Public compute, pluralistic alignment, LLMs in biology [TWIE]
The Week In Examples #33 | 27 April 2024
I’m back from mountain climbing in the Scottish Highlands, which means less time spent outside drinking in the majesty of nature – but more time inside writing about AI. Truly, you win some and you lose some.
This time around, we have a new report asking some fundamental questions about efforts to build national compute capacity, research getting under the skin of the values imbued in language models, and a study looking at the use of LLMs in plant biology. As always, it’s hp464@cam.ac.uk for feedback, comments, pledges of fealty etc.
Three things
1. Public compute: What is it good for?
What happened? UK civil society group Ada Lovelace Institute, a UK civil society group, released a report reviewing the role of the state in providing compute for AI development and deployment. The work, which follows the UK government’s sizable investment in its UK AI Research Resource (AIRR) for researchers, makes the case that investment in the public provision of compute is a welcome but insufficient step for unlocking a “more plural, public interest model of AI development.” The post is a bit of a call to arms against the concentration of large scale AI projects in the hands of the private sector, which is directly connected to the eye-watering costs associated with frontier model development.

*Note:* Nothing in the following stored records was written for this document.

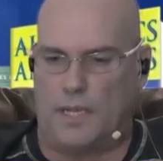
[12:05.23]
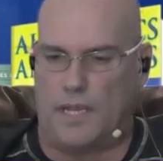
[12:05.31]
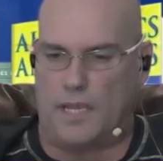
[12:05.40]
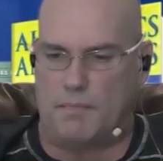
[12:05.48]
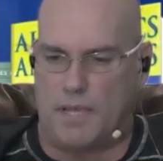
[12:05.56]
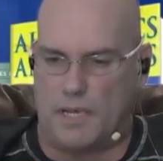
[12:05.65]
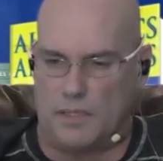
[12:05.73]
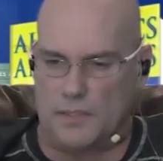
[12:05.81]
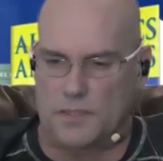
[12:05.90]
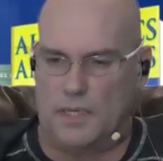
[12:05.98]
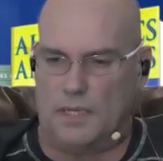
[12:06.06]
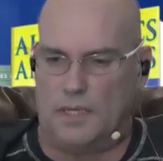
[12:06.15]

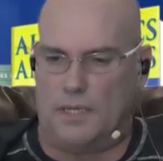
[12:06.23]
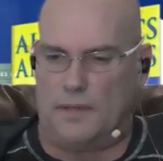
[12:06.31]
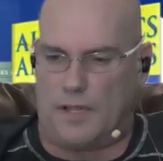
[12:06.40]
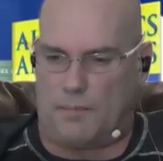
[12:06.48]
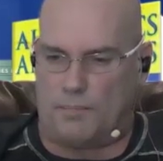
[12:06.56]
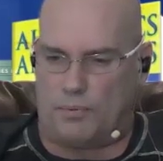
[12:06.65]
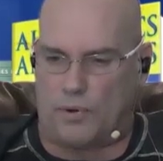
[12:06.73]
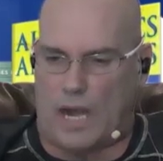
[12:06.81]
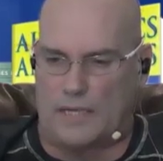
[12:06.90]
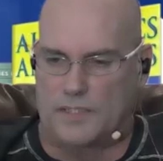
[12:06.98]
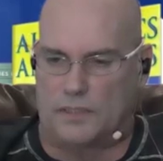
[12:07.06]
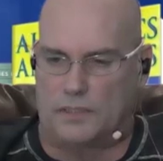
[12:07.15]
emails that
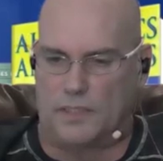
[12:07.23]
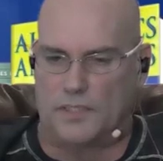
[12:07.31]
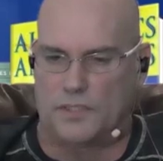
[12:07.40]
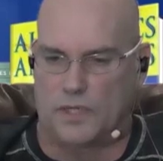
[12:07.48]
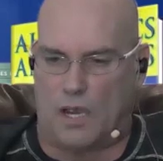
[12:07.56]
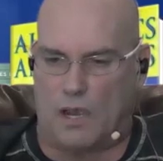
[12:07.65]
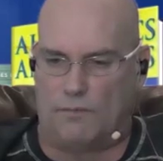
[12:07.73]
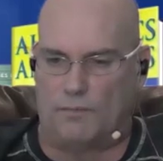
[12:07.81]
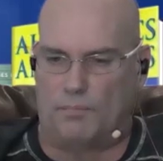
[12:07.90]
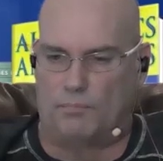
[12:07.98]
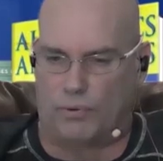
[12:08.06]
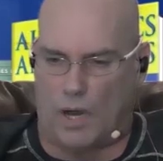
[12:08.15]
practically solved
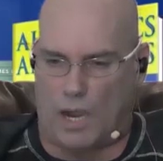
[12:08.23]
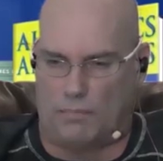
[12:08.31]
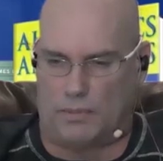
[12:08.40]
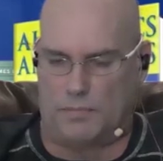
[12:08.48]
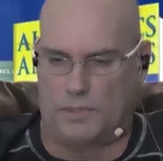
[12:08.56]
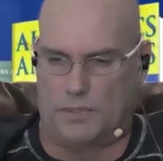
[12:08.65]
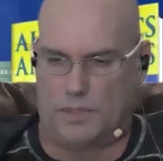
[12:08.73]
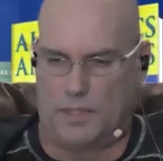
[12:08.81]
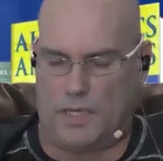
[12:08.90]
problems.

What's interesting? According to the authors, a central problem with publicly-minded compute initiatives is that it’s not particularly clear what type of ‘public benefit’ they are trying to realise (and indeed, what the downstream benefit from AI development looks like more broadly). As they explain: “Governments invest in sectors like renewable energy because they produce things we want, while satisfying other policy aims such as job creation. The equivalent case for industrial investments in AI remains unclear.” Aside from the rather existential question about what this is all for, the group also encourages the government to attach certain conditions to the use of the AIRR to promote socially beneficial use-cases (e.g. a commitment to red-teaming, data sharing for other users), consider onshoring the compute supply chain over the long term while providing cloud credits to use Big Tech’s infrastructure today, and investigate industrial strategy measures to steer the AI market like footing the bill for public-service recommendation algorithms.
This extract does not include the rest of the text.